(Stored data entries)
--
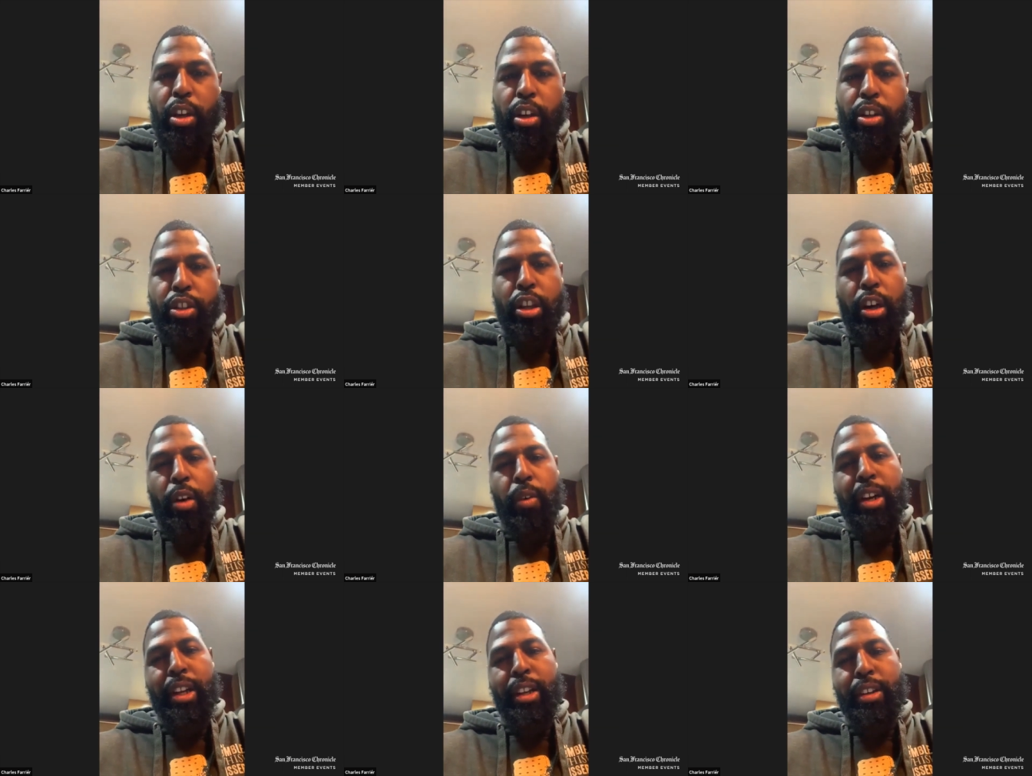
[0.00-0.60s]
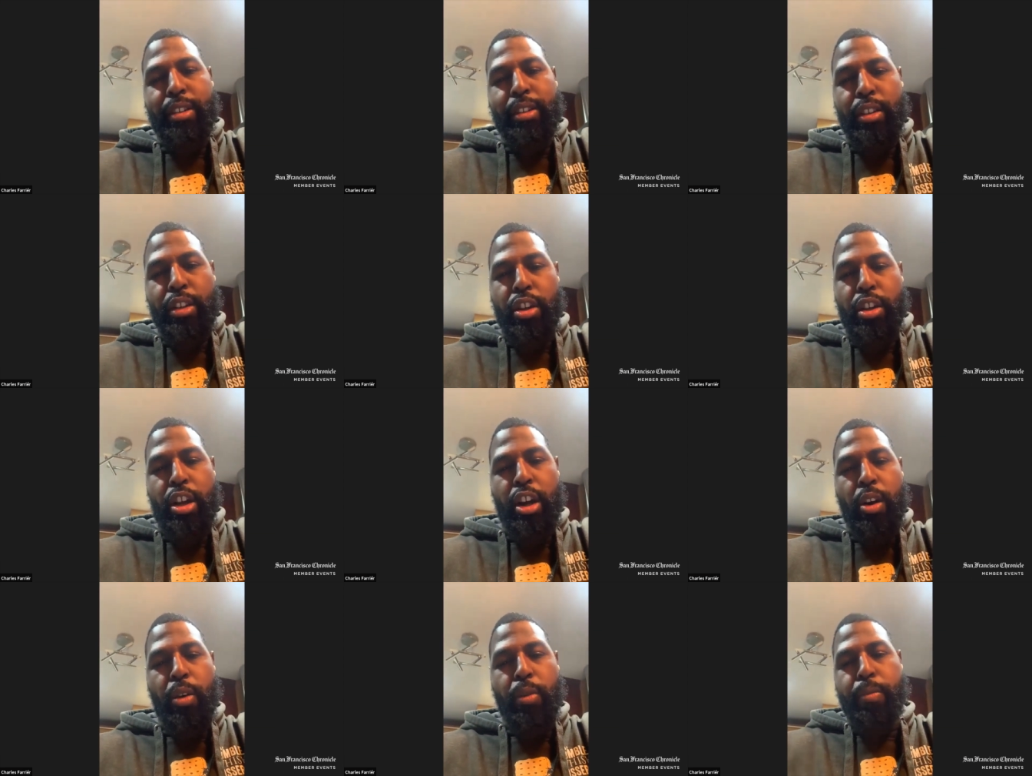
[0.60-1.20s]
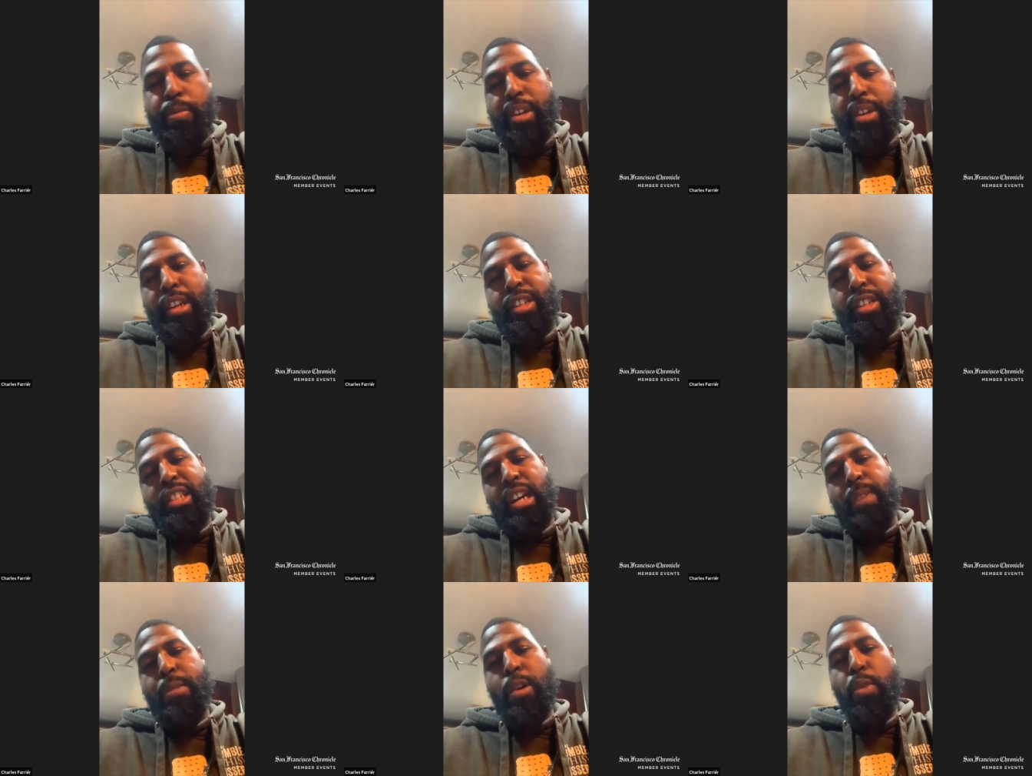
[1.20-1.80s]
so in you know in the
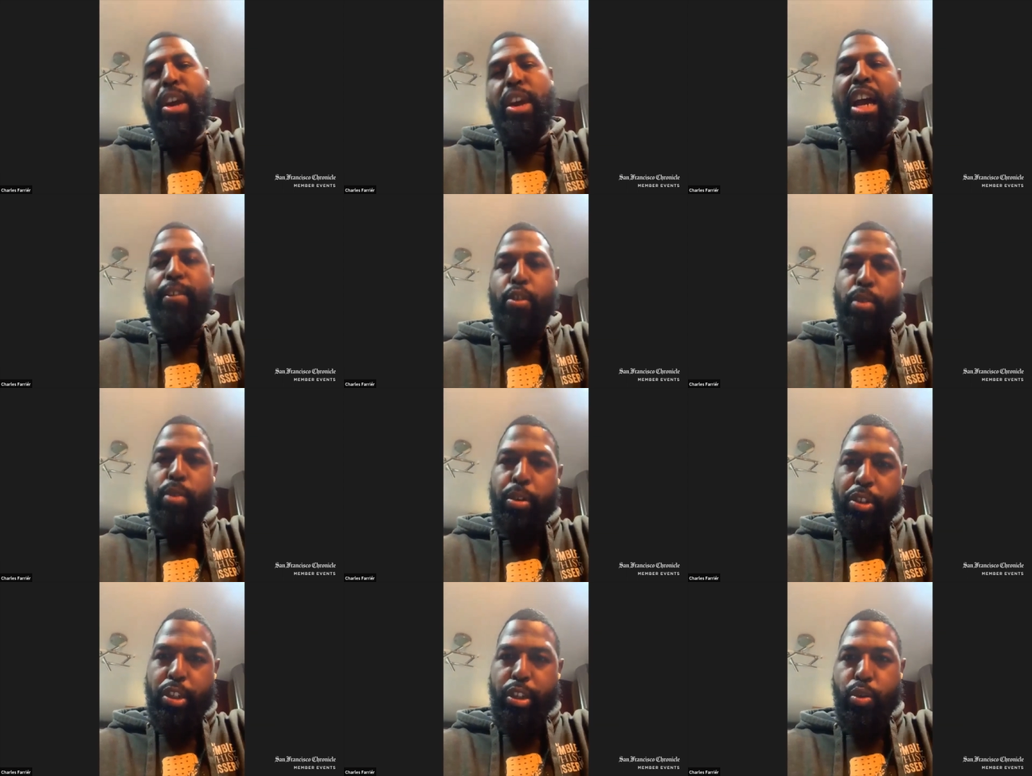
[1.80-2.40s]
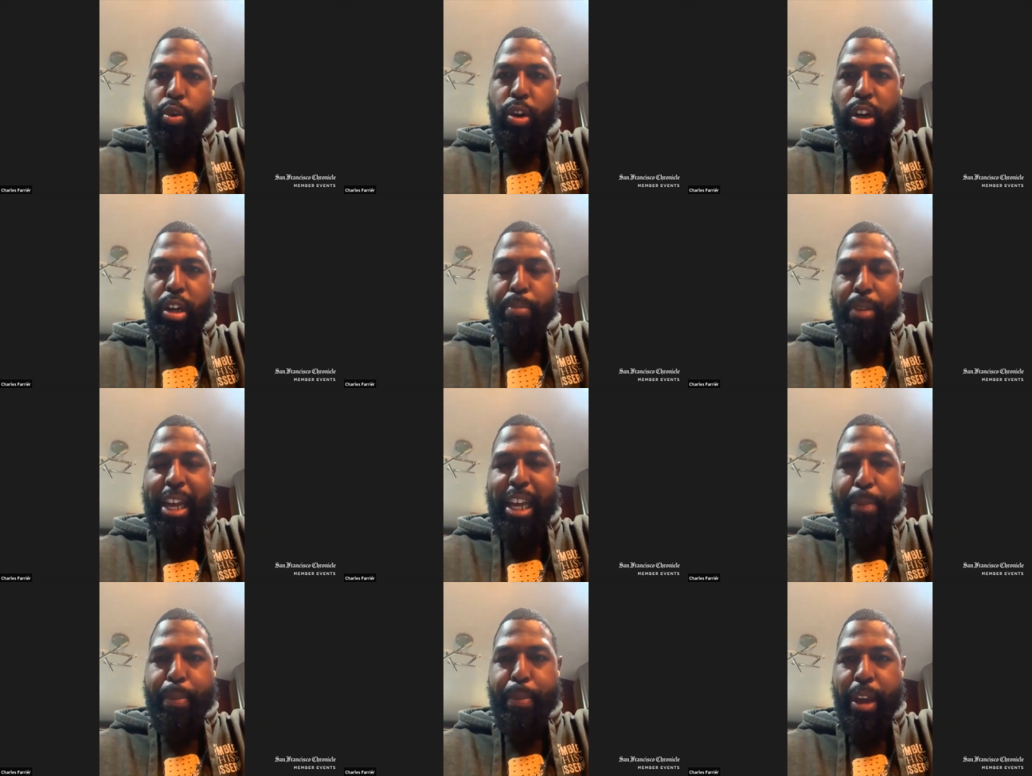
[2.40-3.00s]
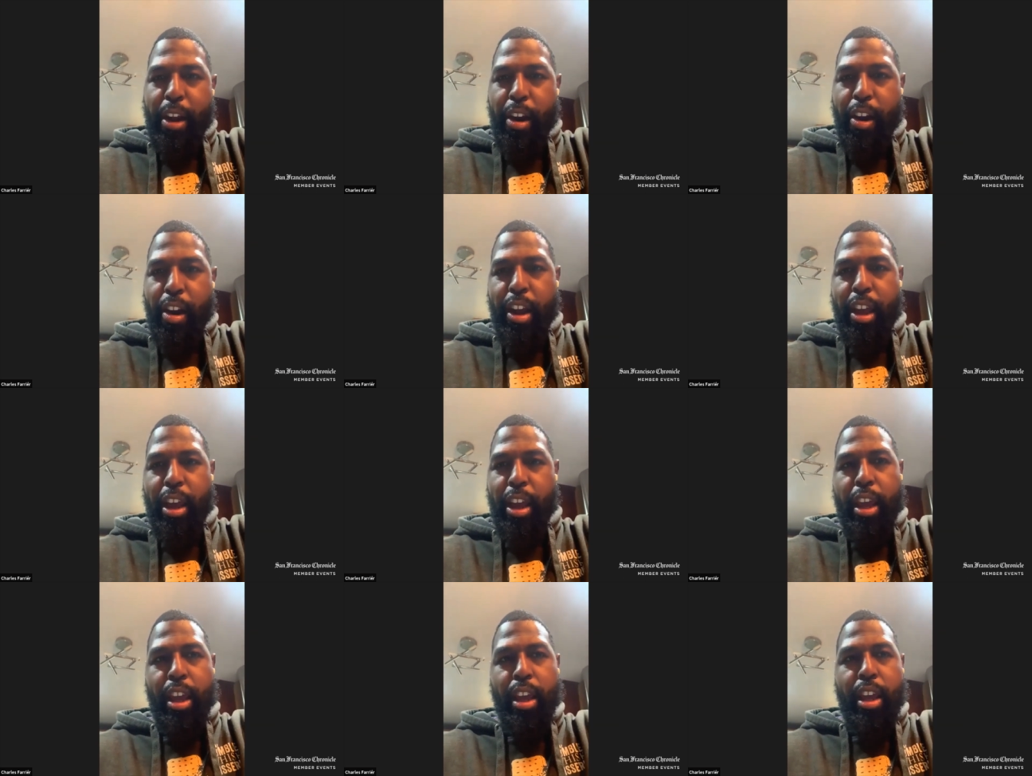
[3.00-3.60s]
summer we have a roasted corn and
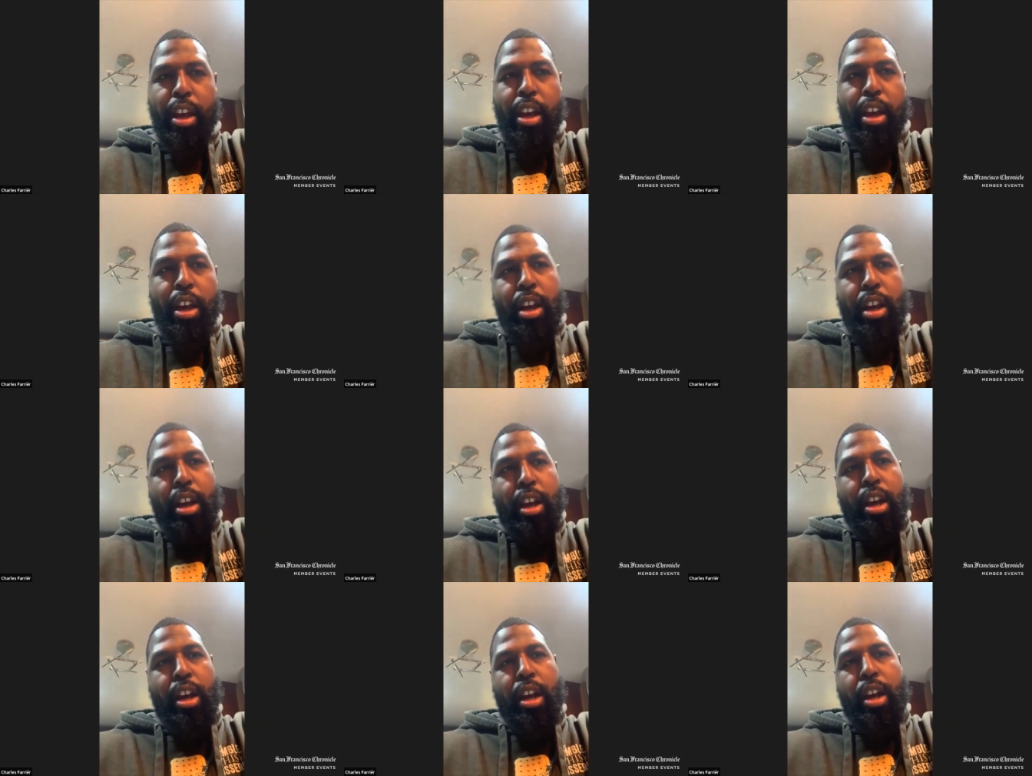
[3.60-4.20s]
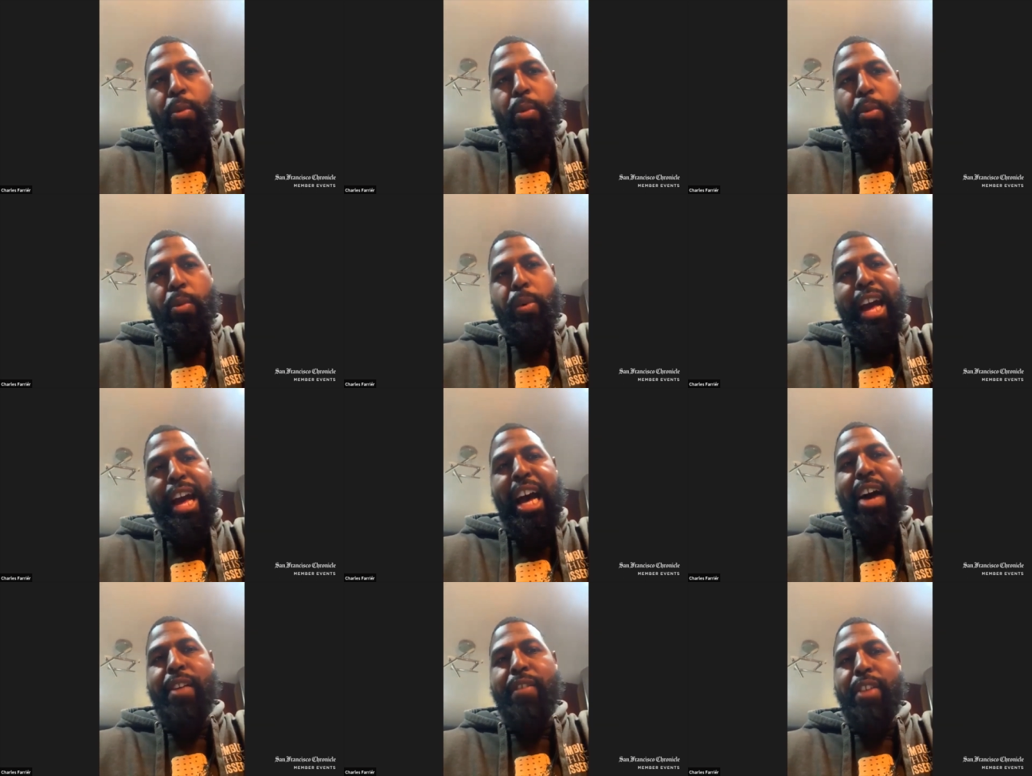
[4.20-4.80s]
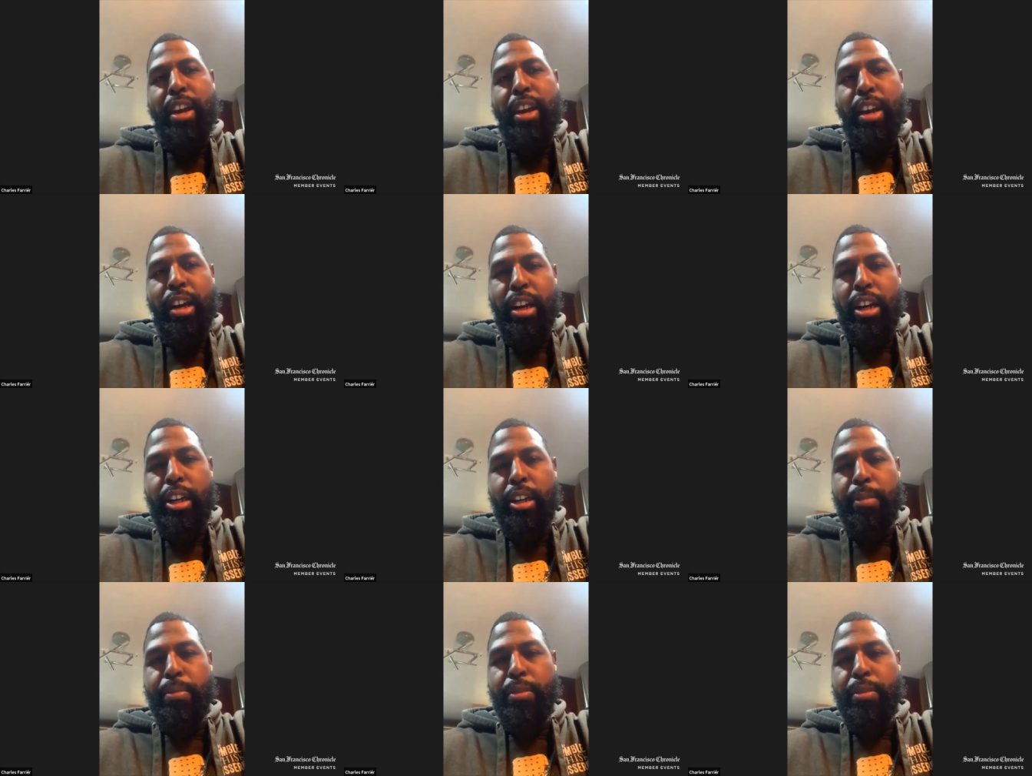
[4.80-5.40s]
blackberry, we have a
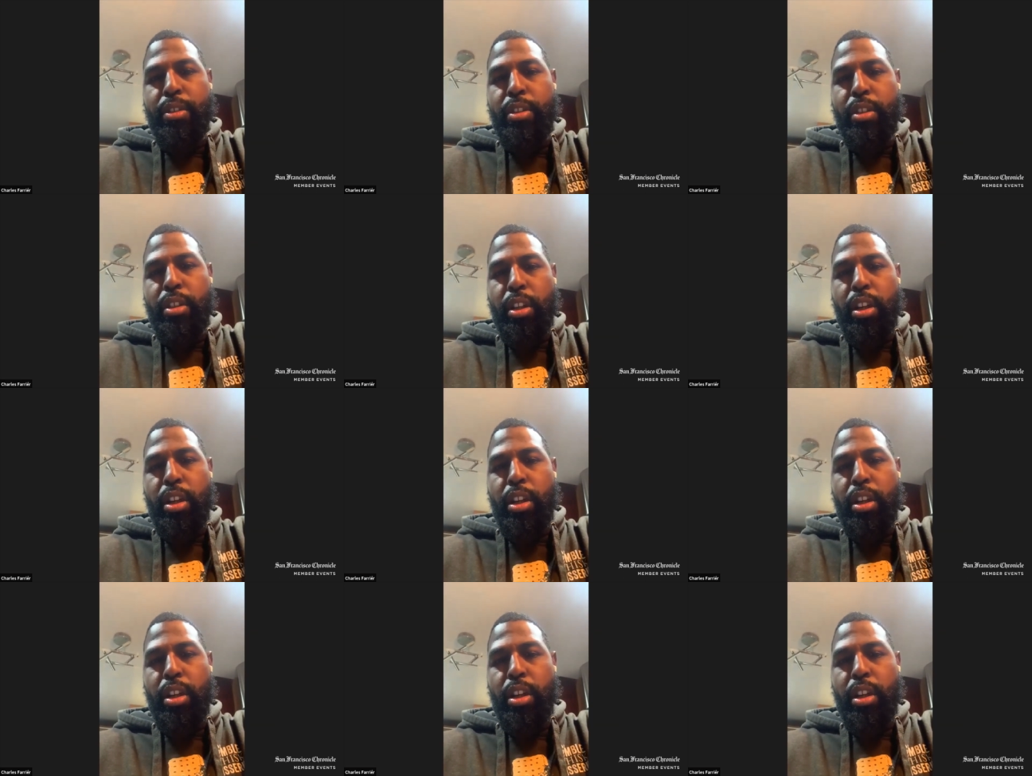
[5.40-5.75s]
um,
--
### [WHAT IS REQUIRED]
When copying, output the data exactly and leave out the pictures.

### [SOLUTION TO THIS TASK]
[0.00-0.60s]
[0.60-1.20s]
[1.20-1.80s]
so in you know in the
[1.80-2.40s]
[2.40-3.00s]
[3.00-3.60s]
summer we have a roasted corn and
[3.60-4.20s]
[4.20-4.80s]
[4.80-5.40s]
blackberry, we have a
[5.40-5.75s]
um,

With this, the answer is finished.